Design an ablation or comparative study — isolate variables, compare variants, produce a recommendation grounded in eval results. Use when the ticket asks which of several variants (prompt versions, hyperparameters, architecture choices) works best.
Invoke when the ticket:
For evaluating a single named technique, use method-eval. For designing the eval harness itself, use eval-spec (which may precede this).

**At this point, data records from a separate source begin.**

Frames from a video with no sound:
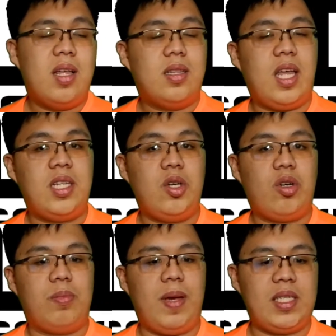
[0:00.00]
then you
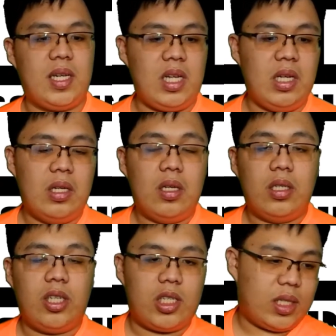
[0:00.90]
could basically
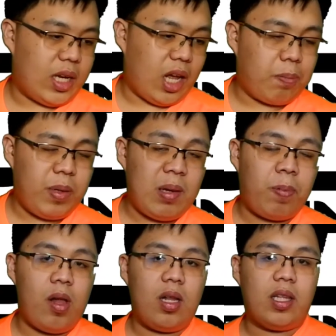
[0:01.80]
just click
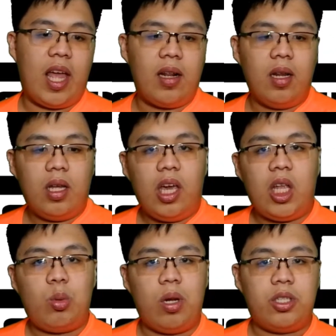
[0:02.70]
people, then
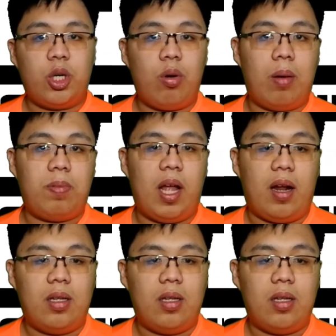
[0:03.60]
it will show up there.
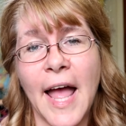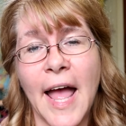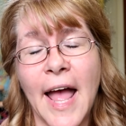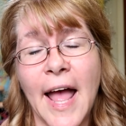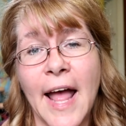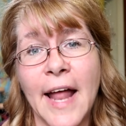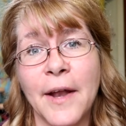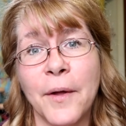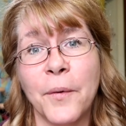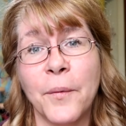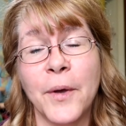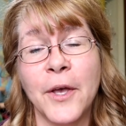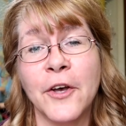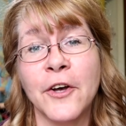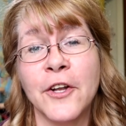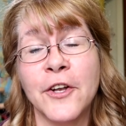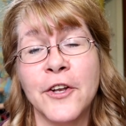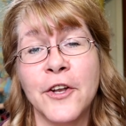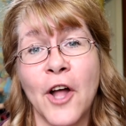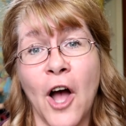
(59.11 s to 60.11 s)
and we
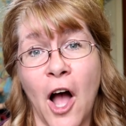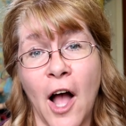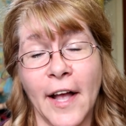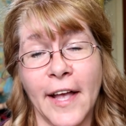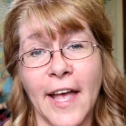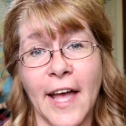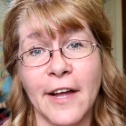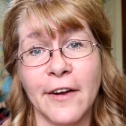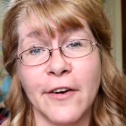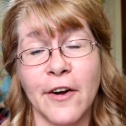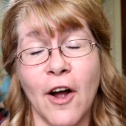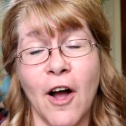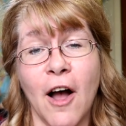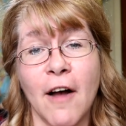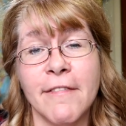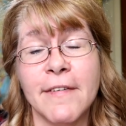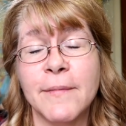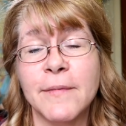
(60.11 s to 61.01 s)
could not get her off.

# Ablation study — {what we're ablating}
**Date:** {YYYY-MM-DD}
**Target app:** {app_id}
**Triggering ticket:** [CAR-{n}]({URL})
**Confidence:** {low/medium/high}
## Research question
Specific, testable. E.g., "Does adding a rerank stage after bi-encoder retrieval improve consolidation relevance at our current corpus size?"
## Hypothesis
What we expect to find, and why. Explicit hypothesis makes the study falsifiable.
- **H1:** Adding rerank improves relevance by ≥ 10% on our eval set.

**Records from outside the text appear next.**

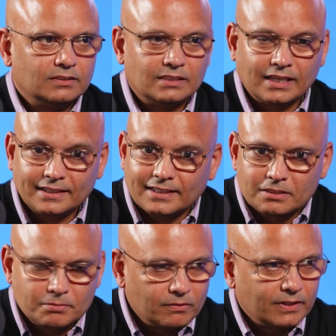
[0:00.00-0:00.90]
like
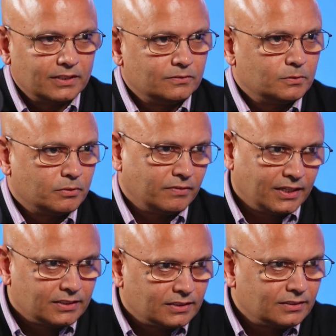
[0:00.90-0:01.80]
any provider would
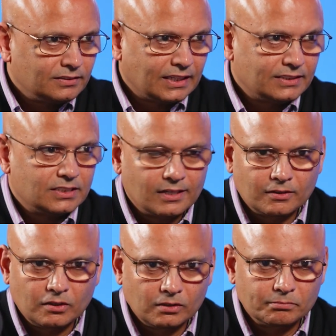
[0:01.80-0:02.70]
provide. That's
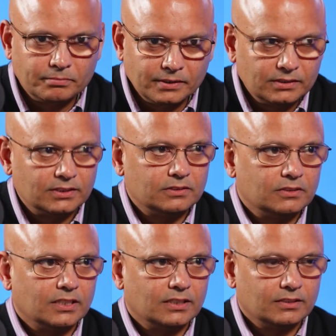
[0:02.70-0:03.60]
now all built into
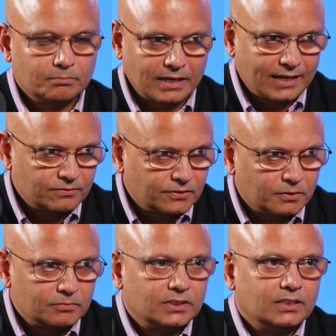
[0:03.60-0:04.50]
the
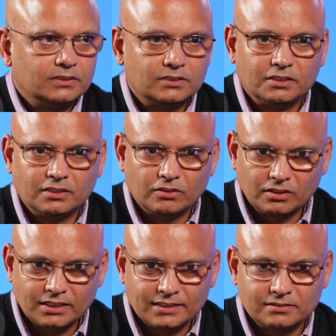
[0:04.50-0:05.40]
platform. So you can
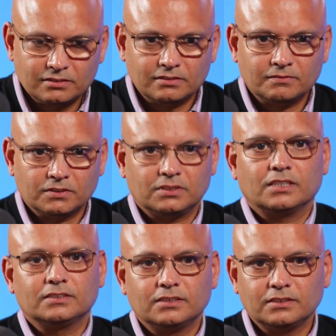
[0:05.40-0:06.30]
organize this
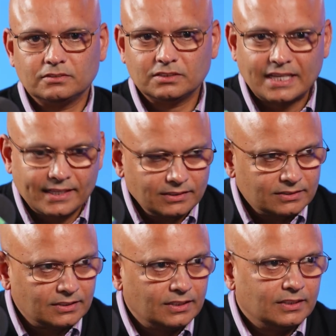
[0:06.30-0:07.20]
infrastructure into
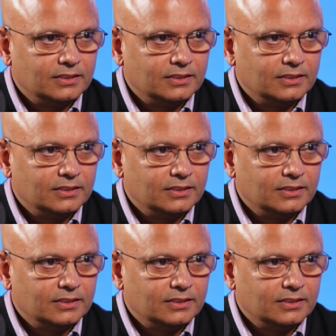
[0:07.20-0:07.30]
tenants.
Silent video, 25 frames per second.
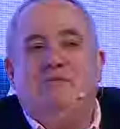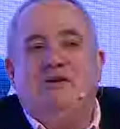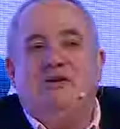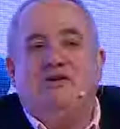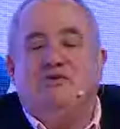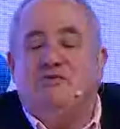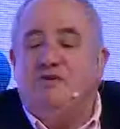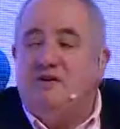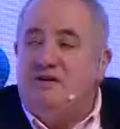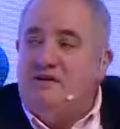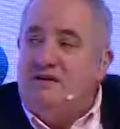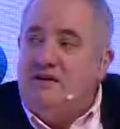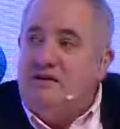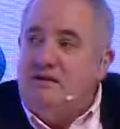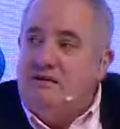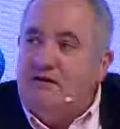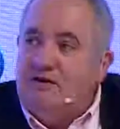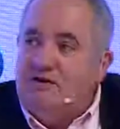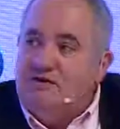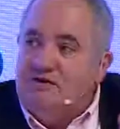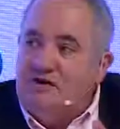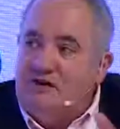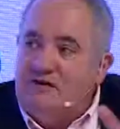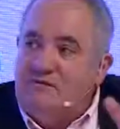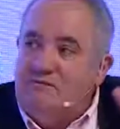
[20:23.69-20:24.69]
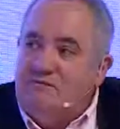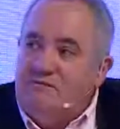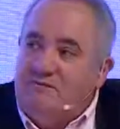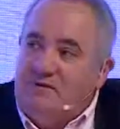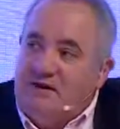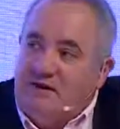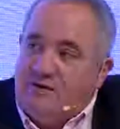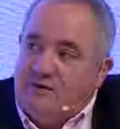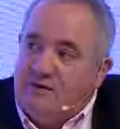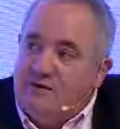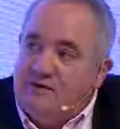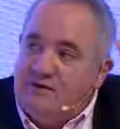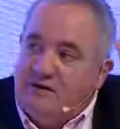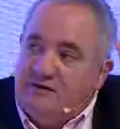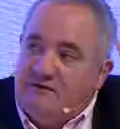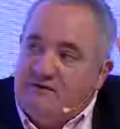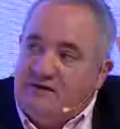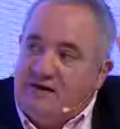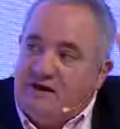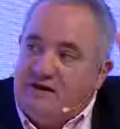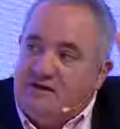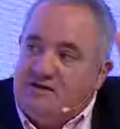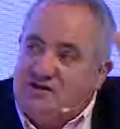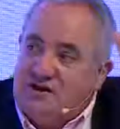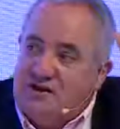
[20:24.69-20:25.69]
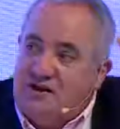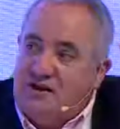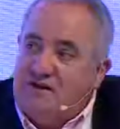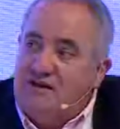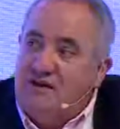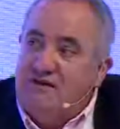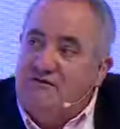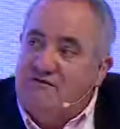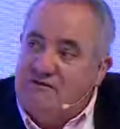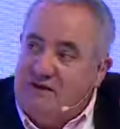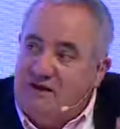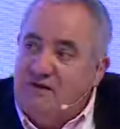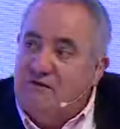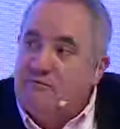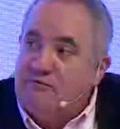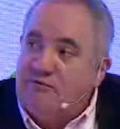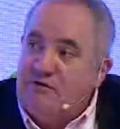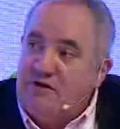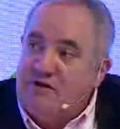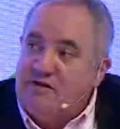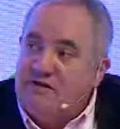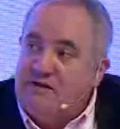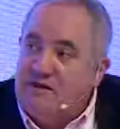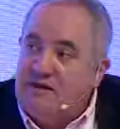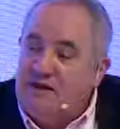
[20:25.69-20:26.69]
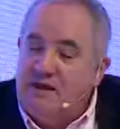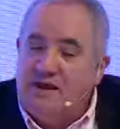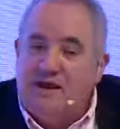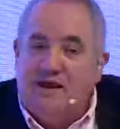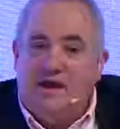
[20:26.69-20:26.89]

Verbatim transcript: be treated just because of their genetic fingerprint.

- **H0 (null):** No meaningful difference (< 3% change, within noise).
## Variables
### Independent variable (what we're changing)
- {Variable} with {N} levels: {A, B, C}
### Dependent variables (what we're measuring)
- Primary: {metric}
- Secondary: {metrics}
- Guardrails: {latency, cost, failure rate}
### Control (what we're holding constant)
- Model: {fixed}
- Dataset: {fixed}
- Prompt: {fixed except for the independent variable}
- Infrastructure: {fixed}
### Confounds to watch for
- {e.g., "rerank adds latency; if latency matters, we're confounding quality with speed"}
## Experimental design
- **Variants:** {N}
- **Trials per variant:** {N}
- **Randomization:** {how inputs are assigned to variants — paired? randomized?}
- **Blinding:** {is the judge blind to which variant produced each output?}
## Eval rubric
Link to `eval-spec` output (the rubric being used). If no existing eval fits, run `eval-spec` first before this study.
## Statistical plan
- **Primary analysis:** Paired t-test / Mann-Whitney U / etc. between pairs of variants
- **Significance threshold:** p < 0.05 (or Bonferroni-corrected for N comparisons)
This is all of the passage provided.